Collaboration software company Miro eyes remote working rewardsBlathnaid O’Deaon January 5, 2022 at 17:07 Silicon RepublicSilicon Republic
Miro, a software company that focuses on facilitating “co-creation” between remote working teams has seen a significant increase in the amount of users over the past 20 months. The virtual whiteboard software company has seen its user count grow from 5m to around 30m.
In a blog post published today, Miro’s co-founder and CEO Andrey Khusid said its “unprecedented growth” spoke to “the urgency with which businesses are redefining the way they work.”
Founded in 2011, the software company is headquartered between Amsterdam and San Francisco. Then called RealtimeBoard, Miro was set up when Khusid, who has a background in design, realised he needed a platform to allow his design agency to collaborate with clients and co-workers who were in a different location. The virtual whiteboard he created eventually evolved into Miro. The platform supports distributed teams in a variety of sectors from engineering to sales and marketing to run brainstorm sessions, design projects and manage workflows.
In line with Khusid’s design background, it offers clients a choice of different working templates so they can visualise and map their strategies together. It also has a resource section on its website where users can find out how to navigate remote working and collaboration.
It has 11 hubs across Europe, the US, Sydney and Tokyo. Five of these were opened in the past 12 months. The company has a plethora of experienced investors and advisers also, including Google Meet founder Jake Knapp, founder and CEO of UIPath Daniel Dines and Atlassian former exec team members Alex Estevez and Sherali Karimov.
Khusid’s blog post was published to celebrate the announcement of Miro’s successful closure of its Series C funding round. Iconiq Growth, Accel, Atlassian, Dragoneer, GIC, Salesforce Ventures and TCV all participated in the $400m round.
“For more than a decade, Miro’s vision has been to create an infinite canvas for better collaboration, both in-person and online, helping organisations unlock creativity and drive meaningful outcomes,” Khusid said.
“We believe that our platform is now more important than ever as organisations around the globe are redefining the way they work — looking for new ways to engage teams and do away with siloed thinking. Thousands of organisations use Miro’s platform every day to harness the power of collaboration to nurture new ideas, solve complex problems, and bring new products to market.
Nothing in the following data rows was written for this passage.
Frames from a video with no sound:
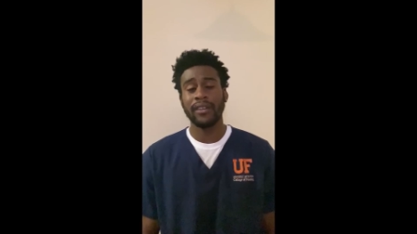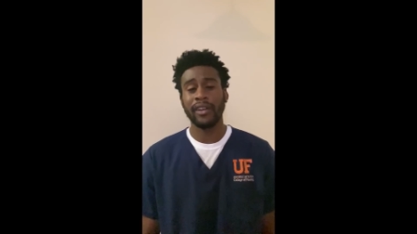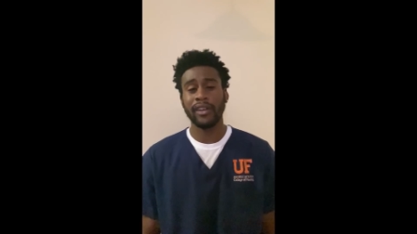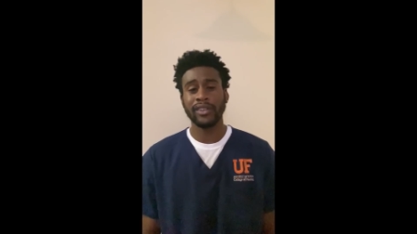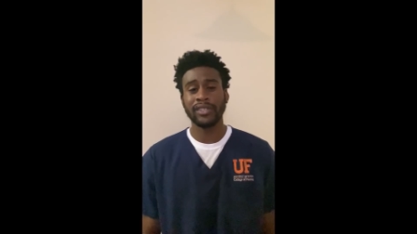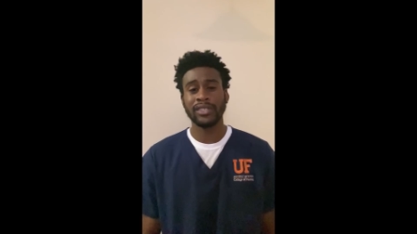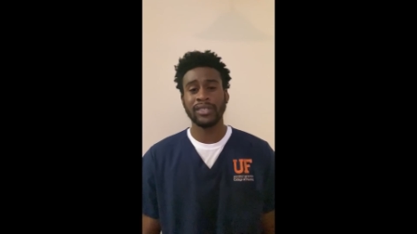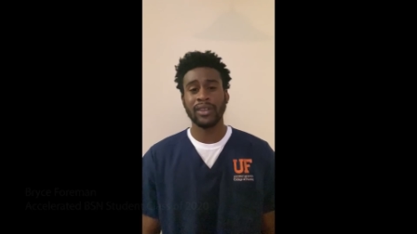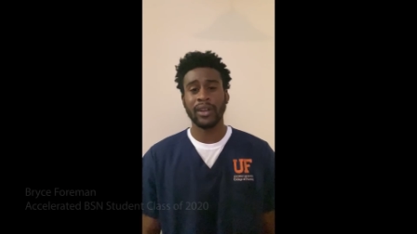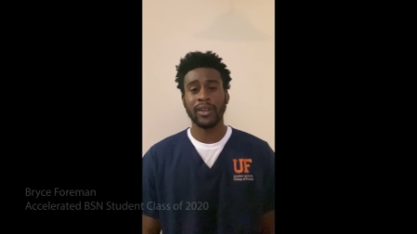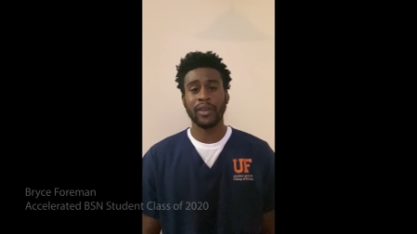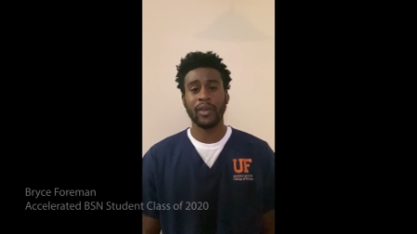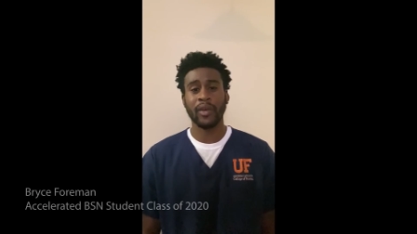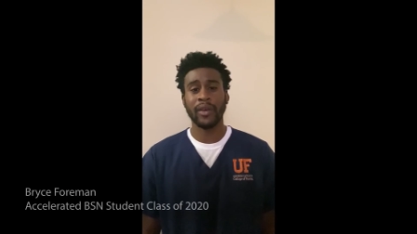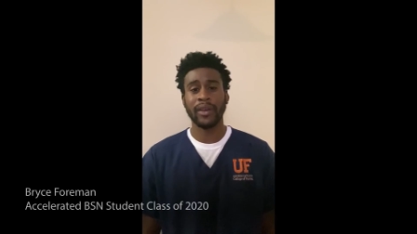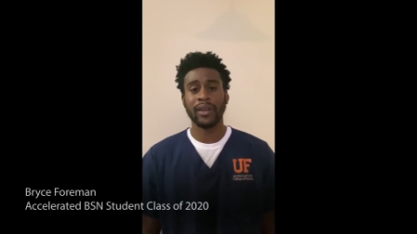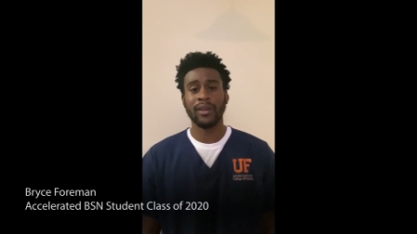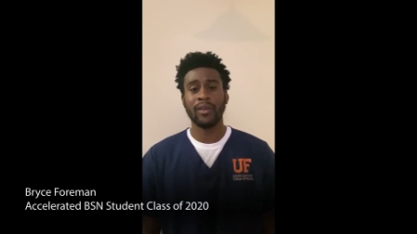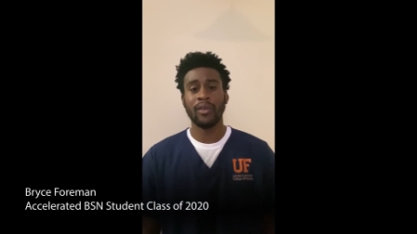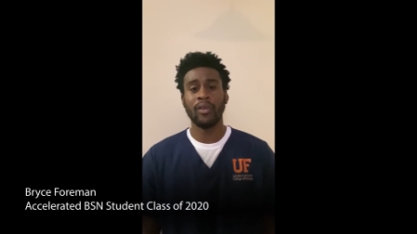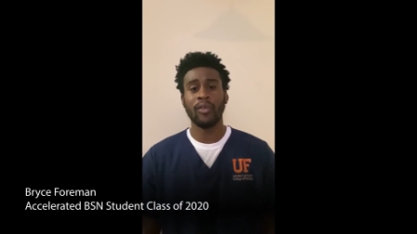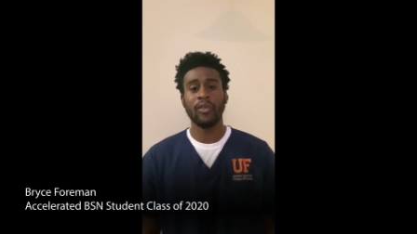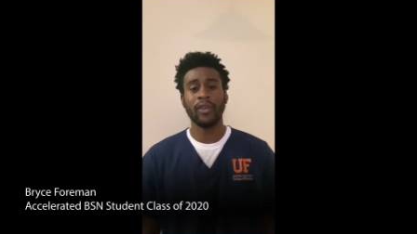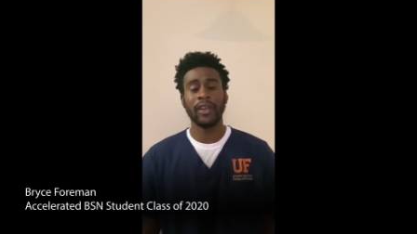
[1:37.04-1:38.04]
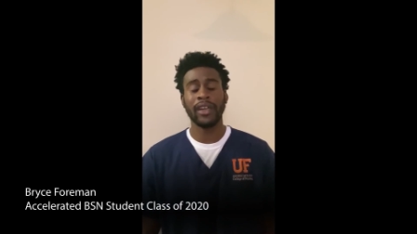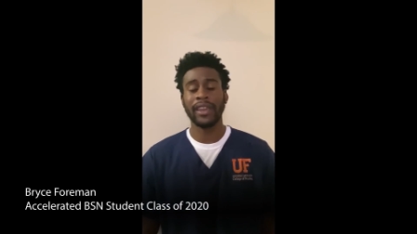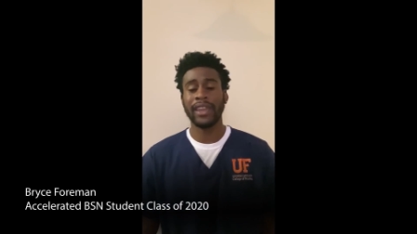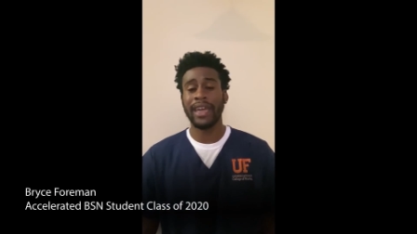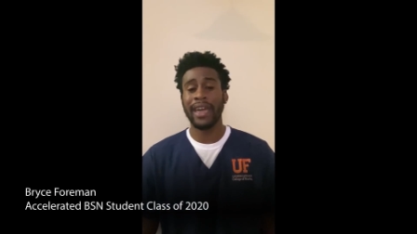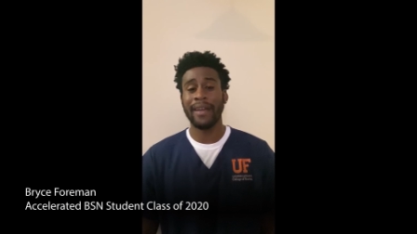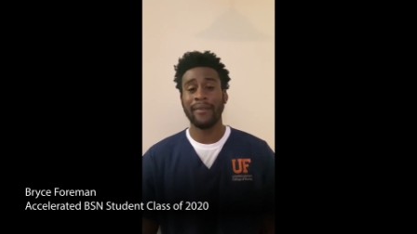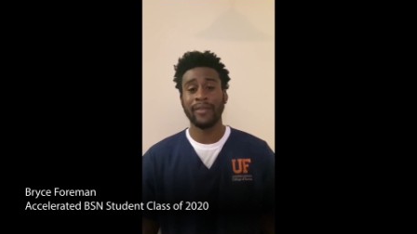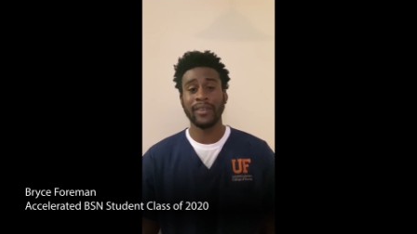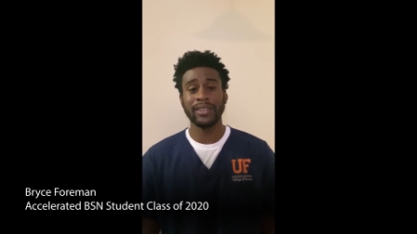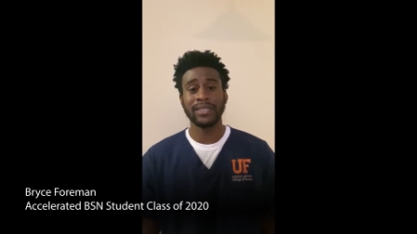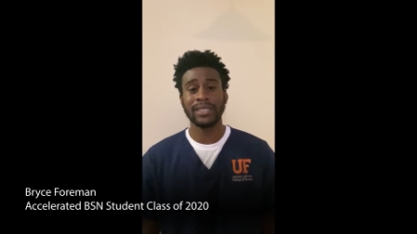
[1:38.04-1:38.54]
Nurses are critical in
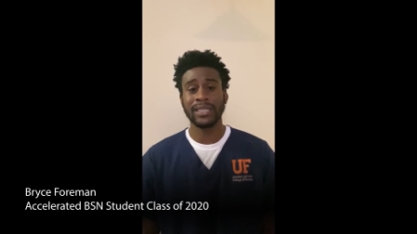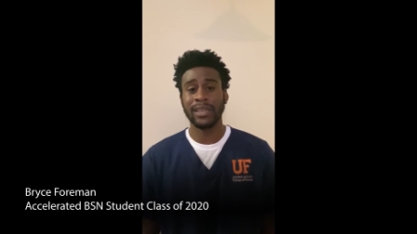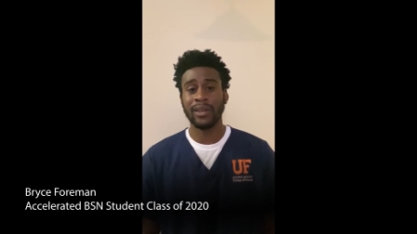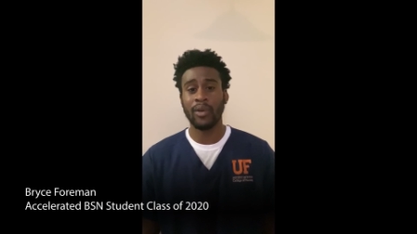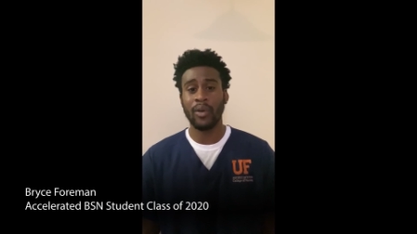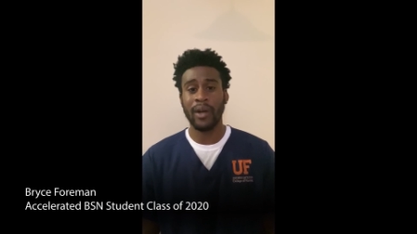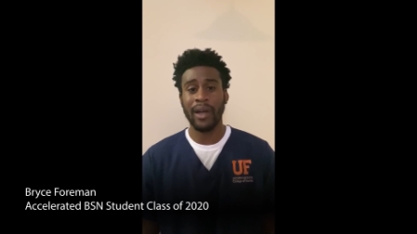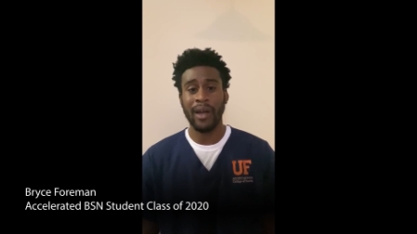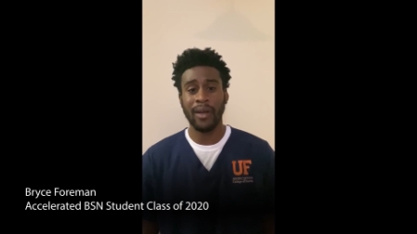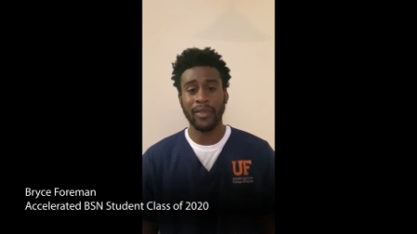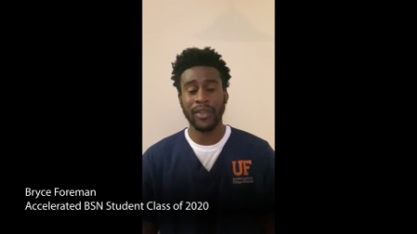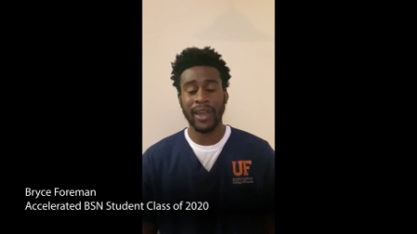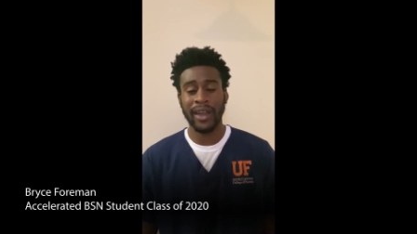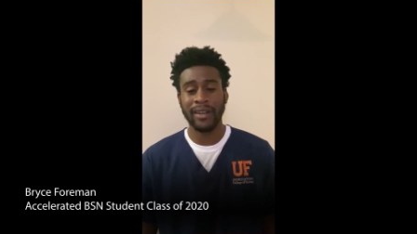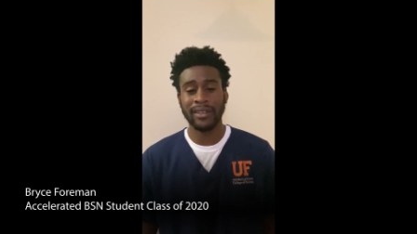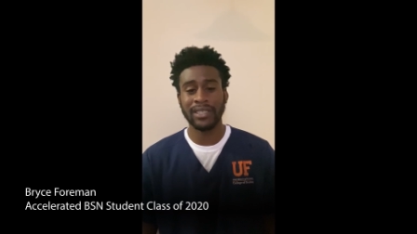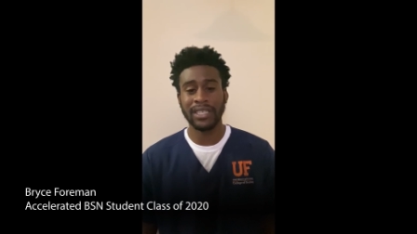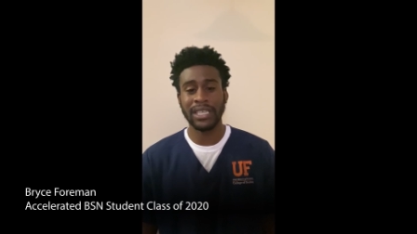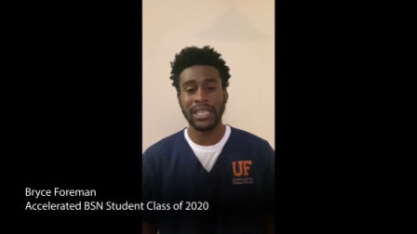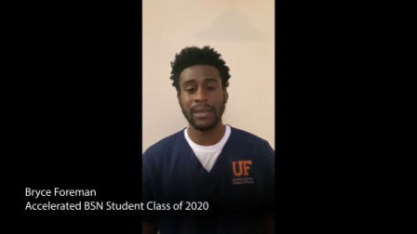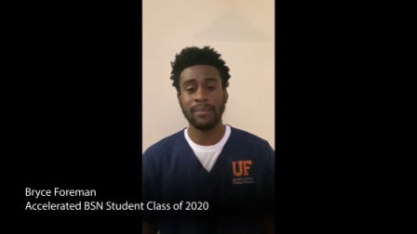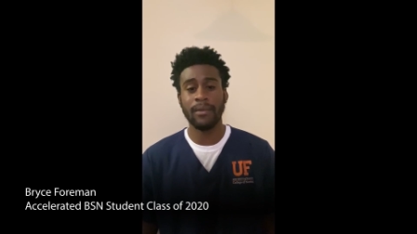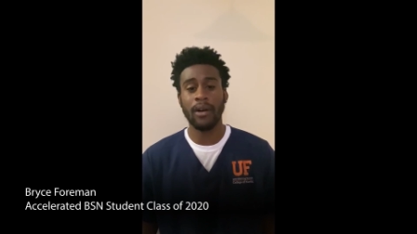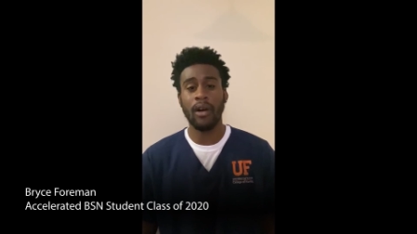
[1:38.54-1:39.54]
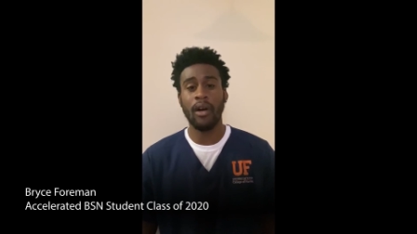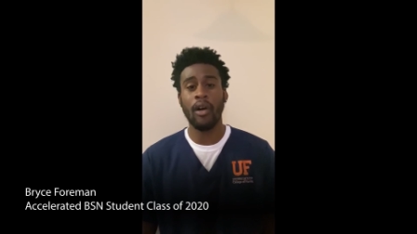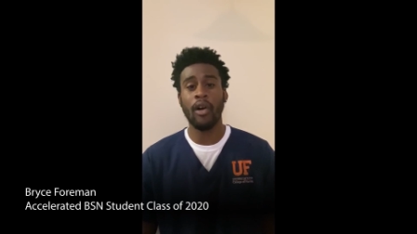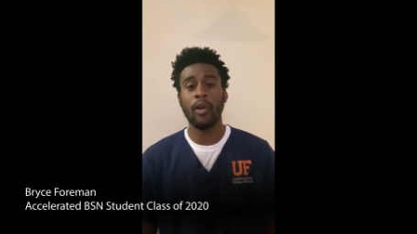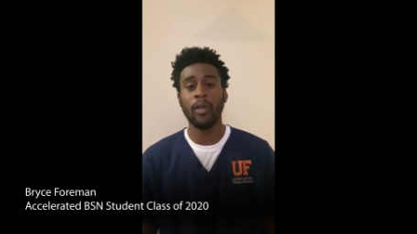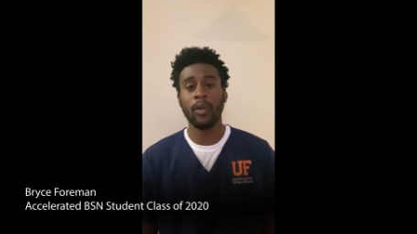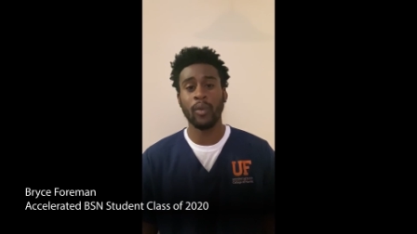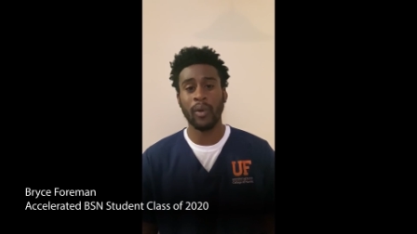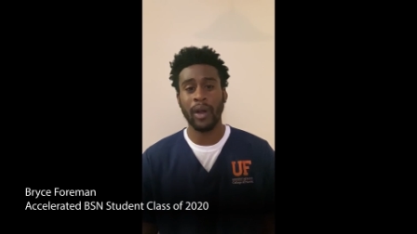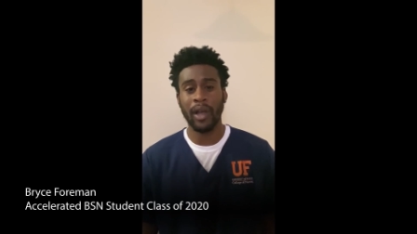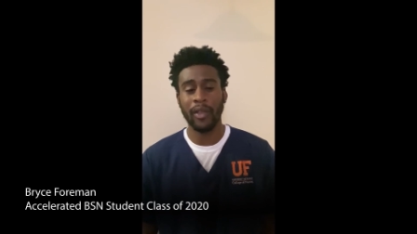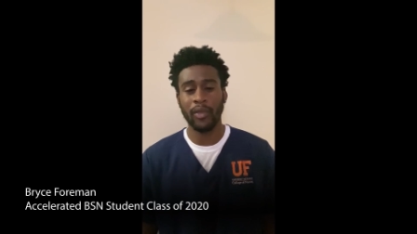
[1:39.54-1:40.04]
every single healthcare team
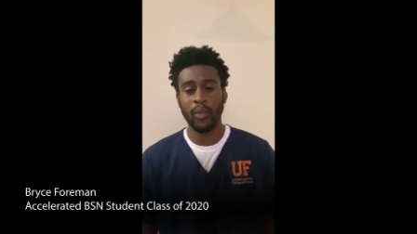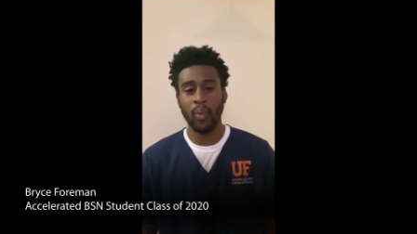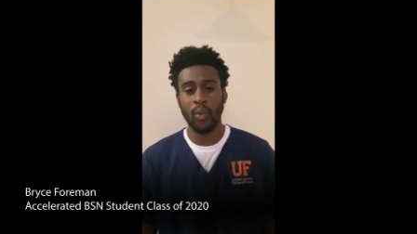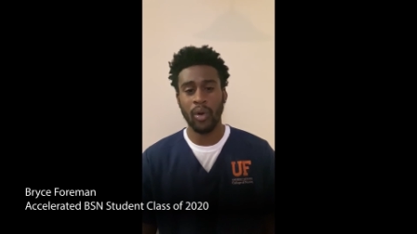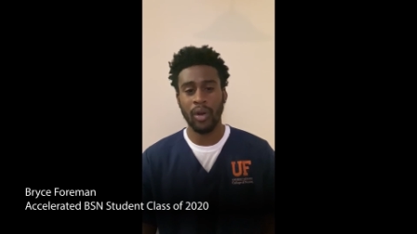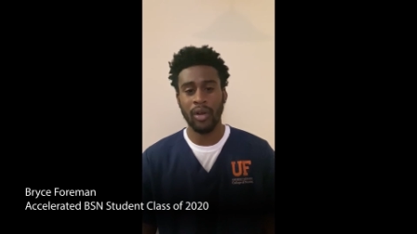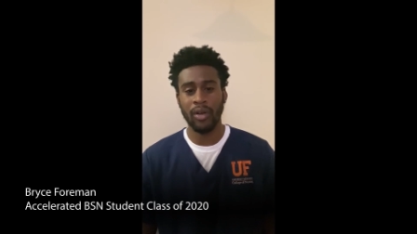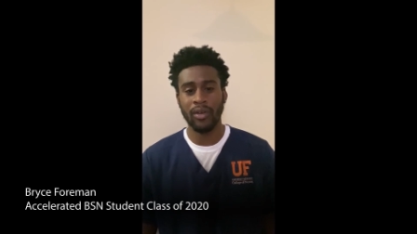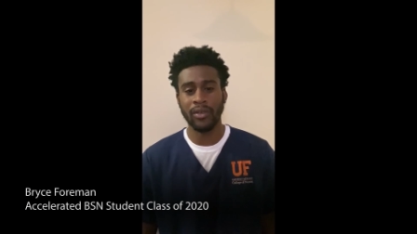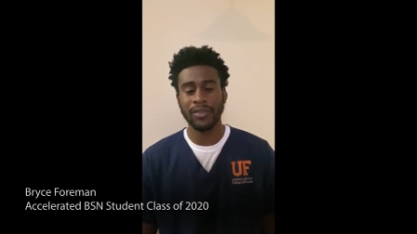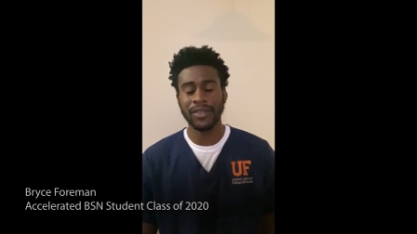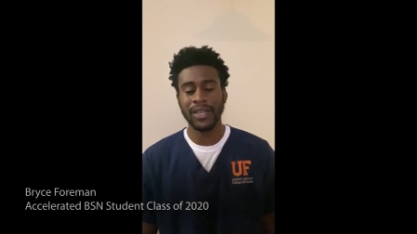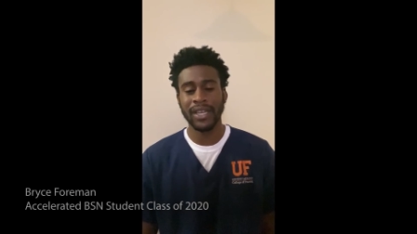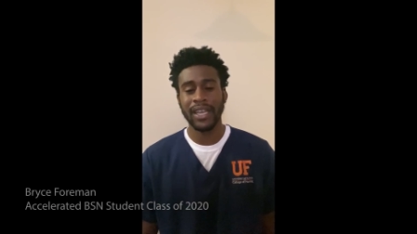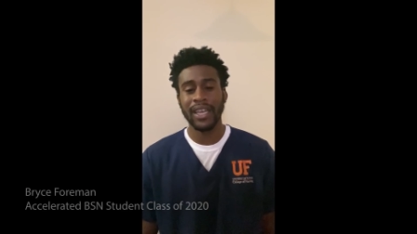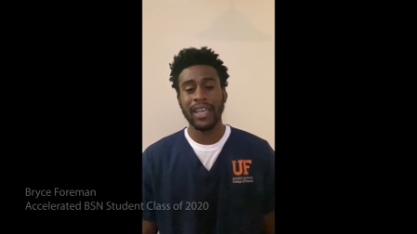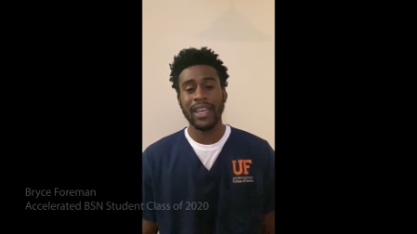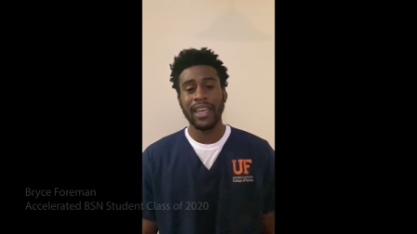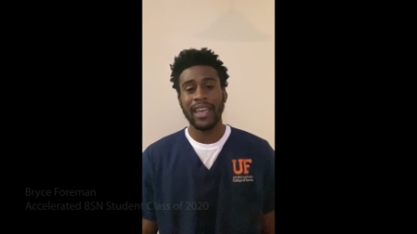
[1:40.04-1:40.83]
all around the world,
We believe that the ‘Miro way’ will be the spark that enables teams to transform imagination into execution and opportunity into reality.”
The company plans to use the fund to advance product development and programmes designed to bring the visual collaboration platform to more enterprises, as well as to continue expanding its global footprint. Its current customers include Cisco, Dell, Deloitte, HP, Kaiser Permanente, Liberty Mutual, and Okta. Miro also has 20 enterprise customers paying more than $1m per year each.
Its post-Series C valuation is $17.5bn. Miro’s Series B funding round closed on $50m in 2020. In the past year, Miro increased its staff headcount from 585 to 1,200 to cope with its rapid expansion.
“Since our initial investment, Miro has scaled with tremendous momentum, strong market leadership, and incredible product velocity,” said Matthew Jacobson, general partner at Iconiq Growth.
“We believe Miro sits at a powerful intersection between asynchronous and synchronous work,” added Jacobsen, who sits on the company’s board. “In our view, Miro’s culture of customer centricity makes it well-positioned to address a myriad of use cases across hybrid work for more than a billion knowledge workers globally.”
John Doran, general partner at Miro’s investors TCV said the company’s “intuitive, accessible, and purpose-built collaboration platform allows teams to bring everyone to the table to co-create,” positioning Miro “as a critical element of the new software stack driving modern, hybrid work models.”